Amsilarotene (TAC-101; Am 555S), an orally active synthetic retinoid, has selective affinity for retinoic acid receptor α (RAR-α) binding with Ki of 2.4, 400 nM for RAR-α and RAR-β. Amsilarotene induces the apoptotic of human gastric cancer, hepatocellular carcinoma and ovarian carcinoma cells. Amsilarotene can be used for the research of cancer[1][2][3].

Amsilarotene (0, 10, 25 μM; 24 hours) induces apoptosis of human epithelial ovarian carcinoma-derived cell lines in a concentration-dependent manner[2].Amsilarotene (10, 20 μM; 0, 3, 6, and 9 days) inhibits the proliferation of BxPC-3 and MIAPaCa-2 cells[3].Amsilarotene (10 μM; 48 hours) increases the proportion of sensitive BxPC-3 cells in the G1 phase[3].Amsilarotene (10 μM; 0, 3, 6, 24, 48, 72 hours) inhibits the retinoblastoma-gene product (RB) phosphorylation in BxPC-3 cells between 24 and 72 hours[3].

Amsilarotene (8 mg/kg/day orally for 30 days) inhibits the RMG-II tumor growth in nude mice[2].

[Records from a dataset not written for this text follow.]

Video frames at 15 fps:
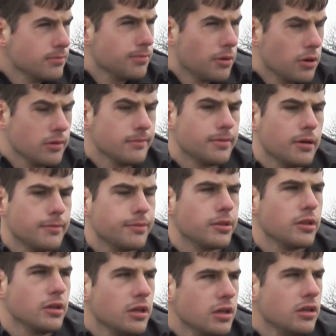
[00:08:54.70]
important purpose
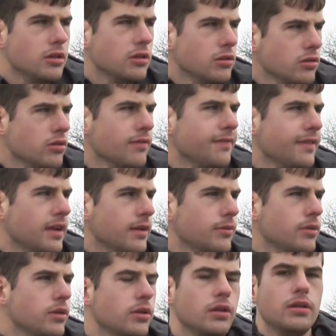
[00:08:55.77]
in getting you and your
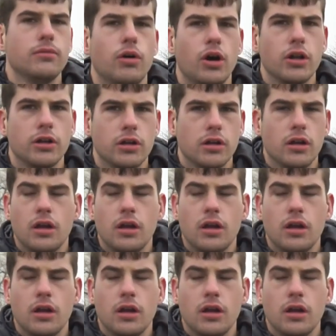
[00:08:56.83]
family clean water.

[1]. Sun SY, et al. Differential effects of synthetic nuclear retinoid receptor-selective retinoids on the growth of human non-small cell lung carcinoma cells. Cancer Res. 1997 Nov 1;57(21):4931-9.
[2]. Suzuki N, et al. A novel retinoid, 4-[3,5-bis (trimethylsilyl) benzamido] benzoic acid (TAC-101), induces apoptosis of human ovarian carcinoma cells and shows potential as a new antitumor agent for clear cell adenocarcinoma. Gynecol Oncol. 2004 Sep;94(3):643-9.
[3]. Fujimoto K, et al. Induction of cell-cycle arrest and apoptosis by a novel retinobenzoic-acid derivative, TAC-101, in human pancreatic-cancer cells. Int J Cancer. 1999 May 17;81(4):637-44.